Most of these articles focusing on protobufs as schema definitions are able to use gzipped JSON just fine. Their only reason to use protobufs is for schema definitions because they believe the "type system" will help them enforce constraints, validations, and or enable consistency across application boundaries.

The binary format, specification, and platform independence are completely irrelevant for these "schema" definition scenarios being brought up on HN constantly... and yet, they should be the things at the top of the list if you need protobufs and having a better more robust schema definition language should be damn near the bottom.

I think I just figured out a way to sum up my protobuf feelings (so, sorry for the late tldr):

Protobufs are a contract for serializing/deserializing data structures NOT enforcing validations/contraints of those data structures.

If you're using 'em as a serialization contract: fuck yeeeeeeaaaaah.
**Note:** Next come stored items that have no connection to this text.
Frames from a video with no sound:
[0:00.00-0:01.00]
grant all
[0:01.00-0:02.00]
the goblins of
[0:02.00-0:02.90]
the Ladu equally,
If you're trying to use them to improve validations/constraints then: fuck naaaaaaah.

playing_colours · on Nov 14, 2020

They removed mandatory / optional in Protobuf version 3, and this rendered it useless for Confluent Kafka schema registry at our company.

I read the explanation for this change - to be more flexible about breaking changes, and while it may make sense for some cases, we could not rely on Protobuf 3 in event driven architecture with stricter requirements to data consistency. We went with Avro.
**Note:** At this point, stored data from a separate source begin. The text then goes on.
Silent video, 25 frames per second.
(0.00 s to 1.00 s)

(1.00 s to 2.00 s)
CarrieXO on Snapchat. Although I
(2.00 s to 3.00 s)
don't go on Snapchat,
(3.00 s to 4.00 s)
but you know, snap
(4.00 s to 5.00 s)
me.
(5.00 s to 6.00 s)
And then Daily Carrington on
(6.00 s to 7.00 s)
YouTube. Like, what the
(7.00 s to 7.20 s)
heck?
rubyn00bie · on Nov 14, 2020

I've been looking at Avro for a while; how are you all feeling about it? Any suggestions or gotcha from real world usage?

playing_colours · on Nov 16, 2020

So far so good. Avro is the longest supported serialisation format in Confluent Kafka, recently JSON and Protobuf were added. If you are on JVM stack, the drivers to work with schemas are well supported. We use Python, and Confluent driver is lagging behind if you want some advanced stuff like supporting Avro unions for multiple event types per topic approach [1] and missing auto-resolution for schemas for that scenario in Avro deserialiser. It is not difficult to implement by ourselves, but I would prefer not to do it.
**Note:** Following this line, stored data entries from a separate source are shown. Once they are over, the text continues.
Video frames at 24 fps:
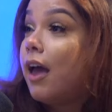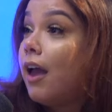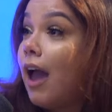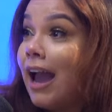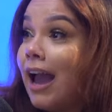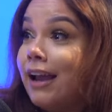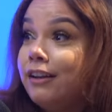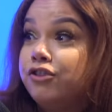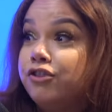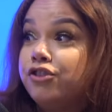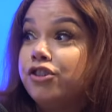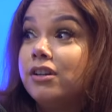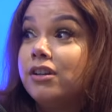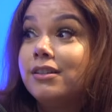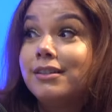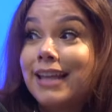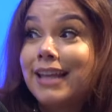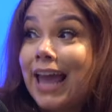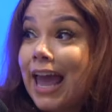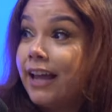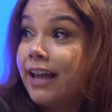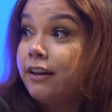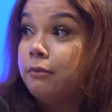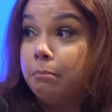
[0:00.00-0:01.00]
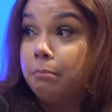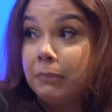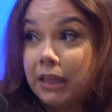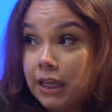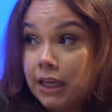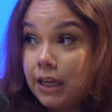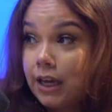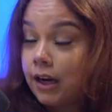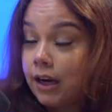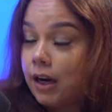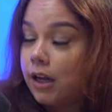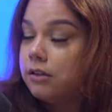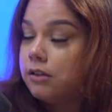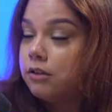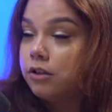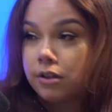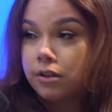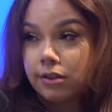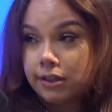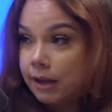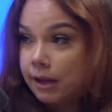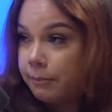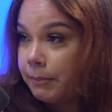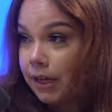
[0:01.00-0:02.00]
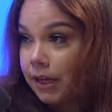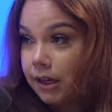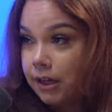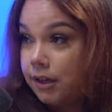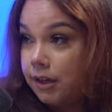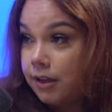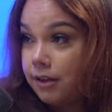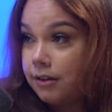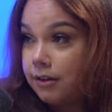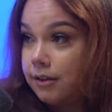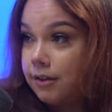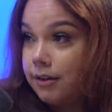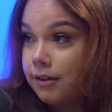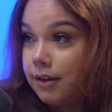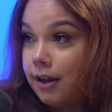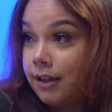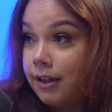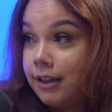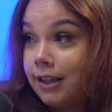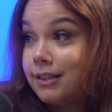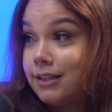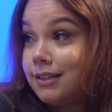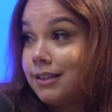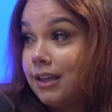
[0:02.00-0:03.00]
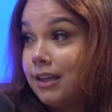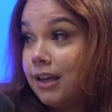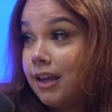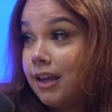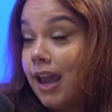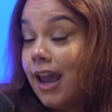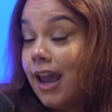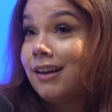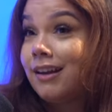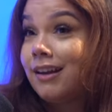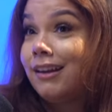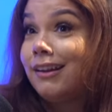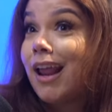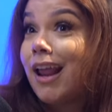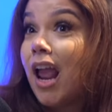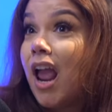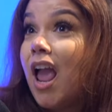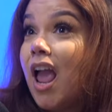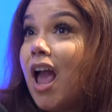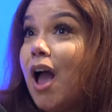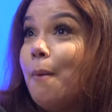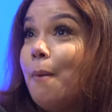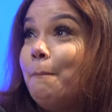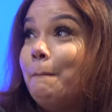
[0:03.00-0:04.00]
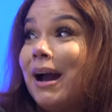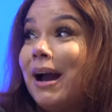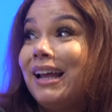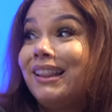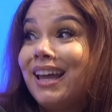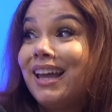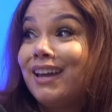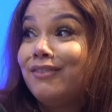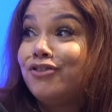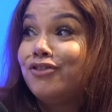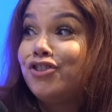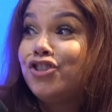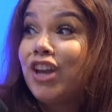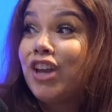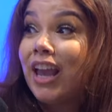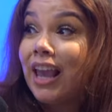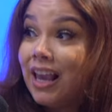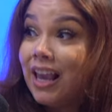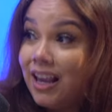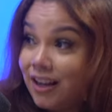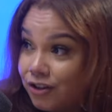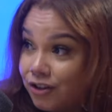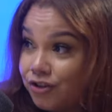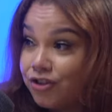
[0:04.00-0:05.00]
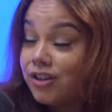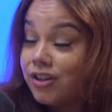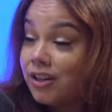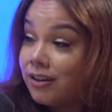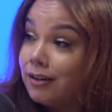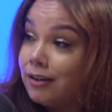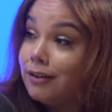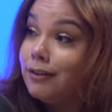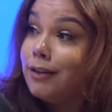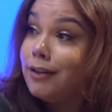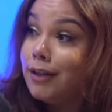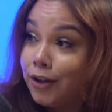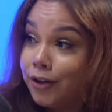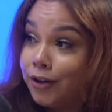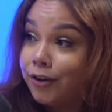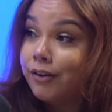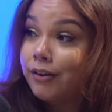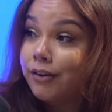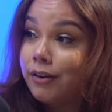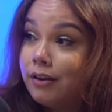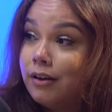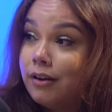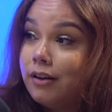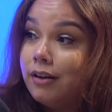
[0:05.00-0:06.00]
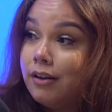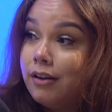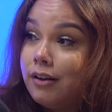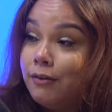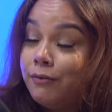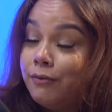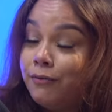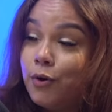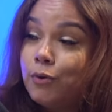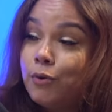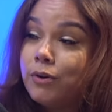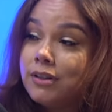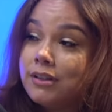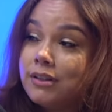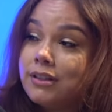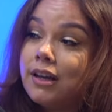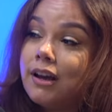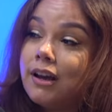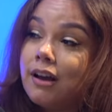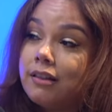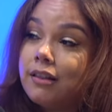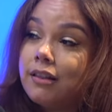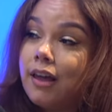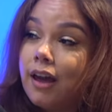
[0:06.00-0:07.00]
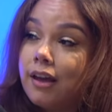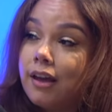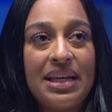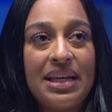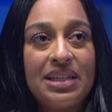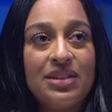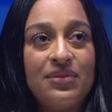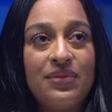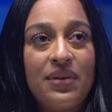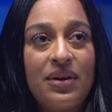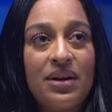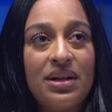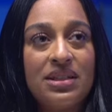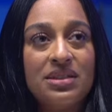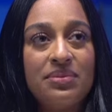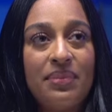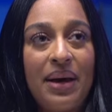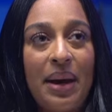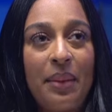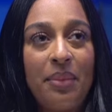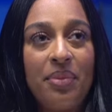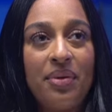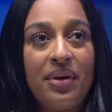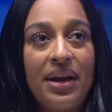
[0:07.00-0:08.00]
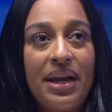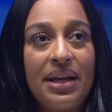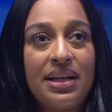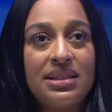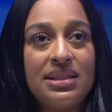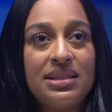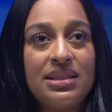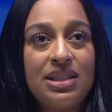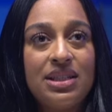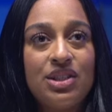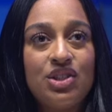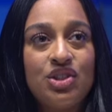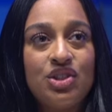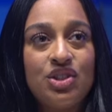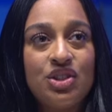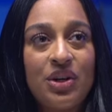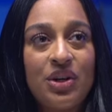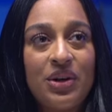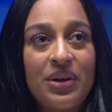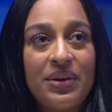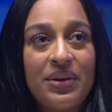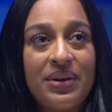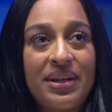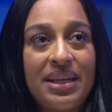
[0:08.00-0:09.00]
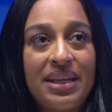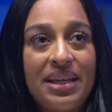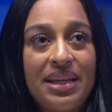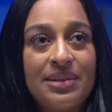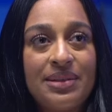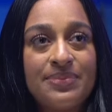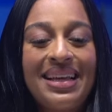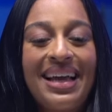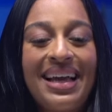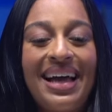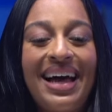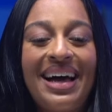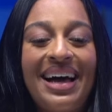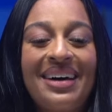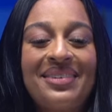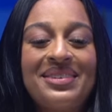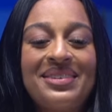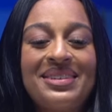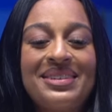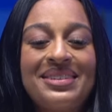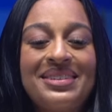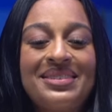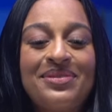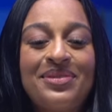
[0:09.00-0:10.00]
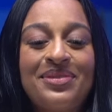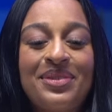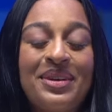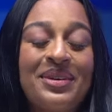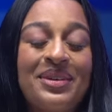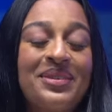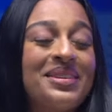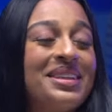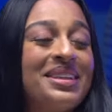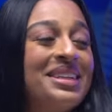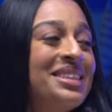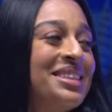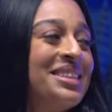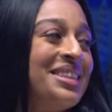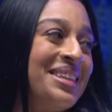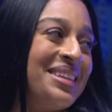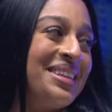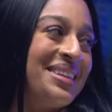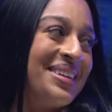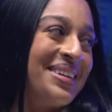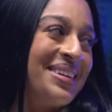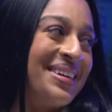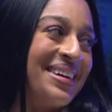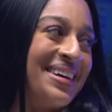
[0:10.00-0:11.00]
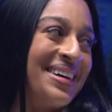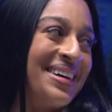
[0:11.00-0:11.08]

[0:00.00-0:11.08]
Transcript: I just had me and I just had my kid. Mm-hmm. And that's it. And my life changed in a year mm-hmm. focusing on that. far as my pregnancy journey, I was frequently cheated on.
[1] https://www.confluent.io/blog/multiple-event-types-in-the-sa...

quantified · on Nov 14, 2020

It's a vendor pitch, so take it all with a nice grain of salt.

Protocol buffers have large problems in their own way. Just because Google produced them does not mean they are the right choice for any broader adoption than they already have.

See https://news.ycombinator.com/item?id=18188519 for example, and note that the the discussion on personal vs technical aspects has already happened.

I agree with the idea of schemas for API definition. JSON and XML are more transport-level, lacking major semantics that must be enforced in the software, Therefore, schemas need to be expressed with language bindings.

Protocol buffers have good traction here because of the investment that Google has made in IDL with multi-language bindings. There are other serialization formats as well with many language bindings, but investment in the IDL needs to be made. The OP is drafting off of Google.

So, yes to the thesis and no to one of the conclusions.